Output the whole listing exactly, with no pictures.
** Opening DATA FOR THIS EXERCISE block **
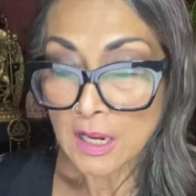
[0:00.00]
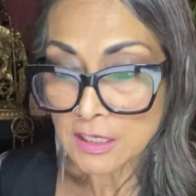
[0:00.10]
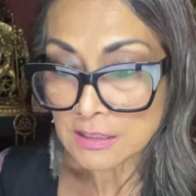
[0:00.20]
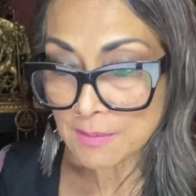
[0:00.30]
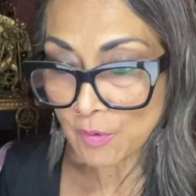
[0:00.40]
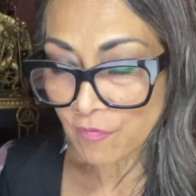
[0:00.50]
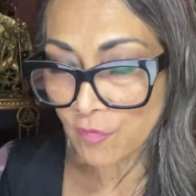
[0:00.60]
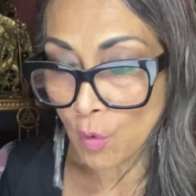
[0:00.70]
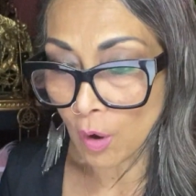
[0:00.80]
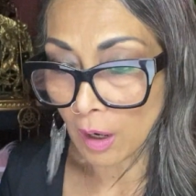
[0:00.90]
Number
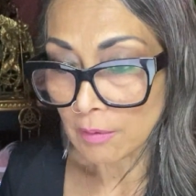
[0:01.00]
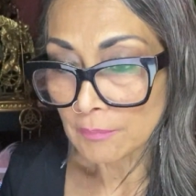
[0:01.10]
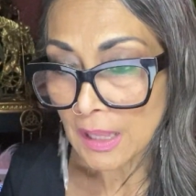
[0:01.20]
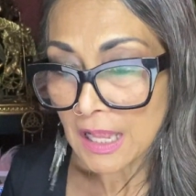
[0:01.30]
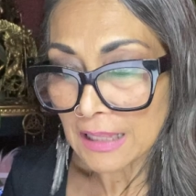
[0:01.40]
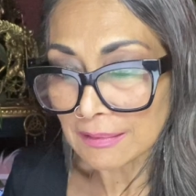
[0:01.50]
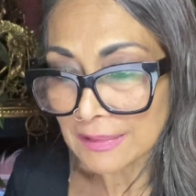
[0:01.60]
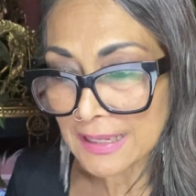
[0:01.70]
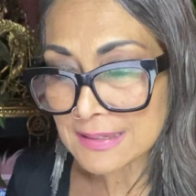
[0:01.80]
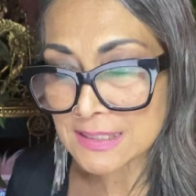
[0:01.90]
4,
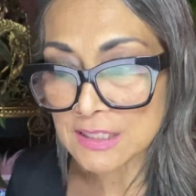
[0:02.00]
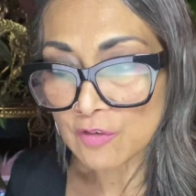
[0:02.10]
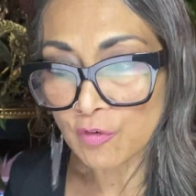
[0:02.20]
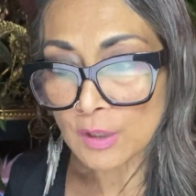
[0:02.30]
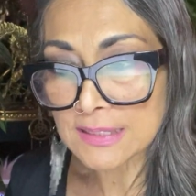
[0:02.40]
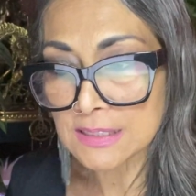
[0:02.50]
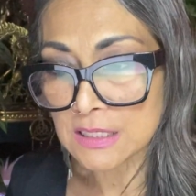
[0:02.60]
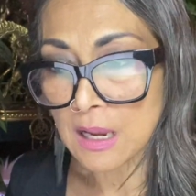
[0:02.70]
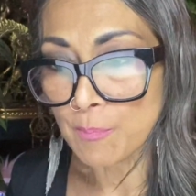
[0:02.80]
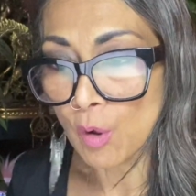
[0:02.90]
let us take, for
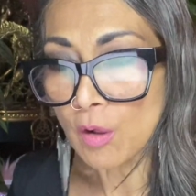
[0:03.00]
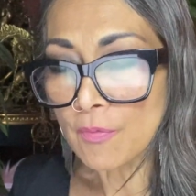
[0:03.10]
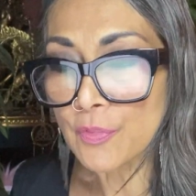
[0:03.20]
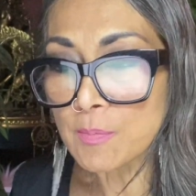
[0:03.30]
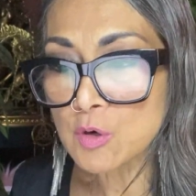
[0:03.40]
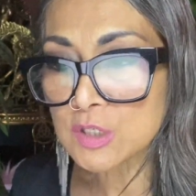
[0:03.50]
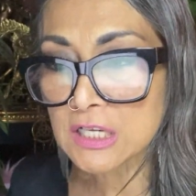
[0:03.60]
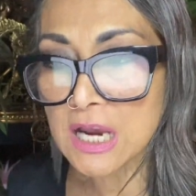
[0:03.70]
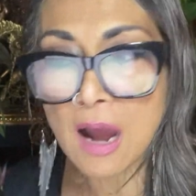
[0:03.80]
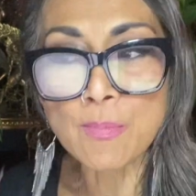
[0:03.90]
example, the most
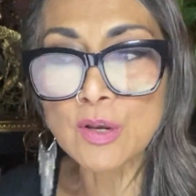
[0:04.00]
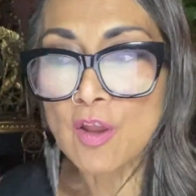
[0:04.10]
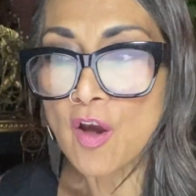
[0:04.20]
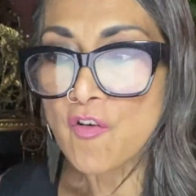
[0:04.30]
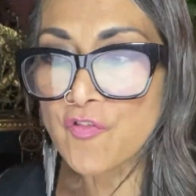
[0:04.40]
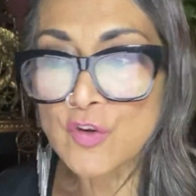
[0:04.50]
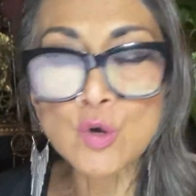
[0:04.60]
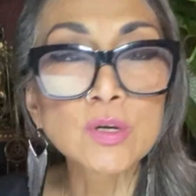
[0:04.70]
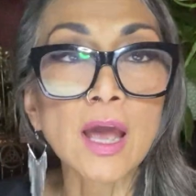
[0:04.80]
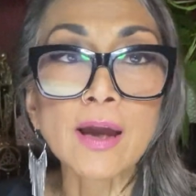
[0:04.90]
common
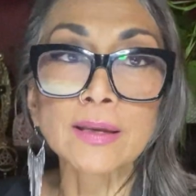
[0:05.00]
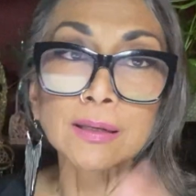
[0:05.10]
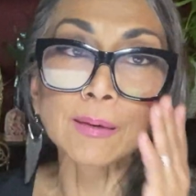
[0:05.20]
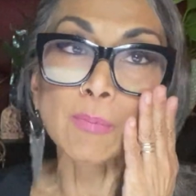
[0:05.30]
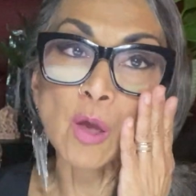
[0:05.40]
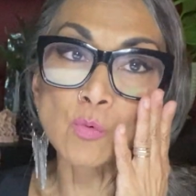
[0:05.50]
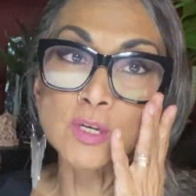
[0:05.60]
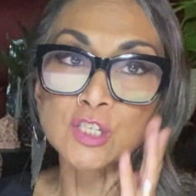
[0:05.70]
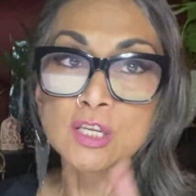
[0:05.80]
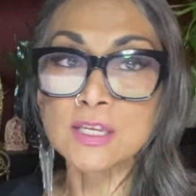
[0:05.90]
food item,
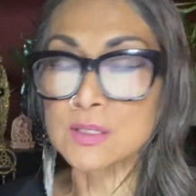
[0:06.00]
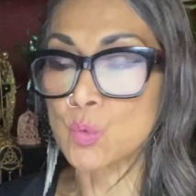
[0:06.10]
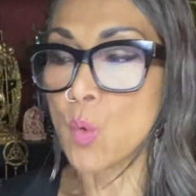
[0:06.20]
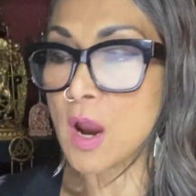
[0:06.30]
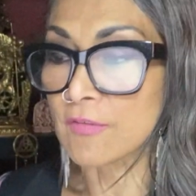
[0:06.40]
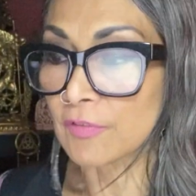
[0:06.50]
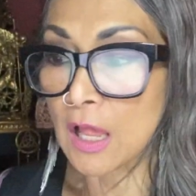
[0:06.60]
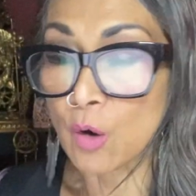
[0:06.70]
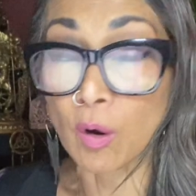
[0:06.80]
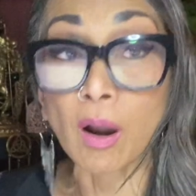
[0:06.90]
which is white
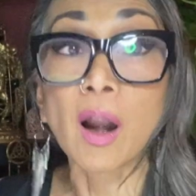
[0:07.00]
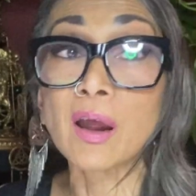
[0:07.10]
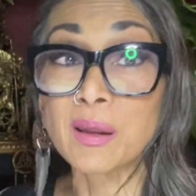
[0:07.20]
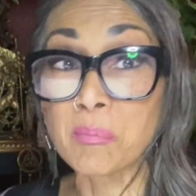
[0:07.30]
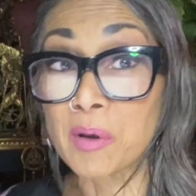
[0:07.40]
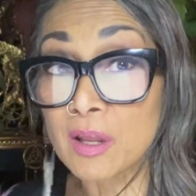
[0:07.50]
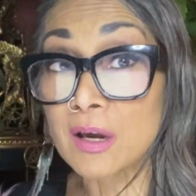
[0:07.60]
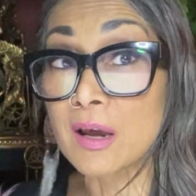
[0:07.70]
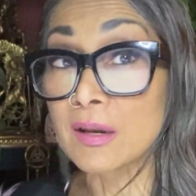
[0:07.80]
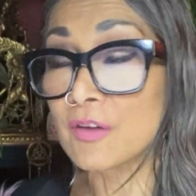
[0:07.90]
flour. I am
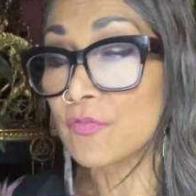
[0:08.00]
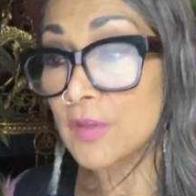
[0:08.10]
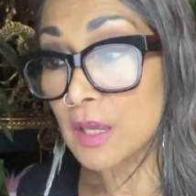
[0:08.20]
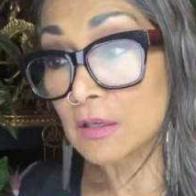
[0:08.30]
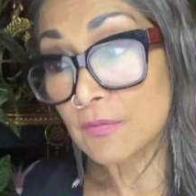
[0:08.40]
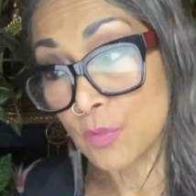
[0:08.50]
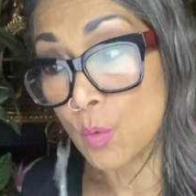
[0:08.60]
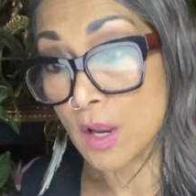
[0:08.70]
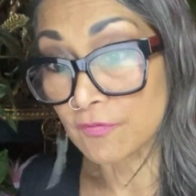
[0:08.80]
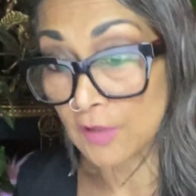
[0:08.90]
not a fan of the
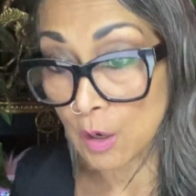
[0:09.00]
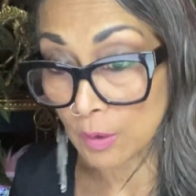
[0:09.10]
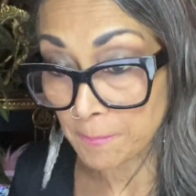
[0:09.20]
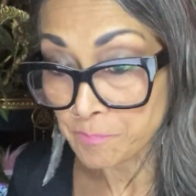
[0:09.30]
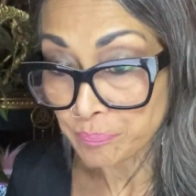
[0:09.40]
white flour.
** Closing DATA FOR THIS EXERCISE block **
» EXERCISE RESPONSE
[0:00.00]
[0:00.10]
[0:00.20]
[0:00.30]
[0:00.40]
[0:00.50]
[0:00.60]
[0:00.70]
[0:00.80]
[0:00.90]
Number
[0:01.00]
[0:01.10]
[0:01.20]
[0:01.30]
[0:01.40]
[0:01.50]
[0:01.60]
[0:01.70]
[0:01.80]
[0:01.90]
4,
[0:02.00]
[0:02.10]
[0:02.20]
[0:02.30]
[0:02.40]
[0:02.50]
[0:02.60]
[0:02.70]
[0:02.80]
[0:02.90]
let us take, for
[0:03.00]
[0:03.10]
[0:03.20]
[0:03.30]
[0:03.40]
[0:03.50]
[0:03.60]
[0:03.70]
[0:03.80]
[0:03.90]
example, the most
[0:04.00]
[0:04.10]
[0:04.20]
[0:04.30]
[0:04.40]
[0:04.50]
[0:04.60]
[0:04.70]
[0:04.80]
[0:04.90]
common
[0:05.00]
[0:05.10]
[0:05.20]
[0:05.30]
[0:05.40]
[0:05.50]
[0:05.60]
[0:05.70]
[0:05.80]
[0:05.90]
food item,
[0:06.00]
[0:06.10]
[0:06.20]
[0:06.30]
[0:06.40]
[0:06.50]
[0:06.60]
[0:06.70]
[0:06.80]
[0:06.90]
which is white
[0:07.00]
[0:07.10]
[0:07.20]
[0:07.30]
[0:07.40]
[0:07.50]
[0:07.60]
[0:07.70]
[0:07.80]
[0:07.90]
flour. I am
[0:08.00]
[0:08.10]
[0:08.20]
[0:08.30]
[0:08.40]
[0:08.50]
[0:08.60]
[0:08.70]
[0:08.80]
[0:08.90]
not a fan of the
[0:09.00]
[0:09.10]
[0:09.20]
[0:09.30]
[0:09.40]
white flour.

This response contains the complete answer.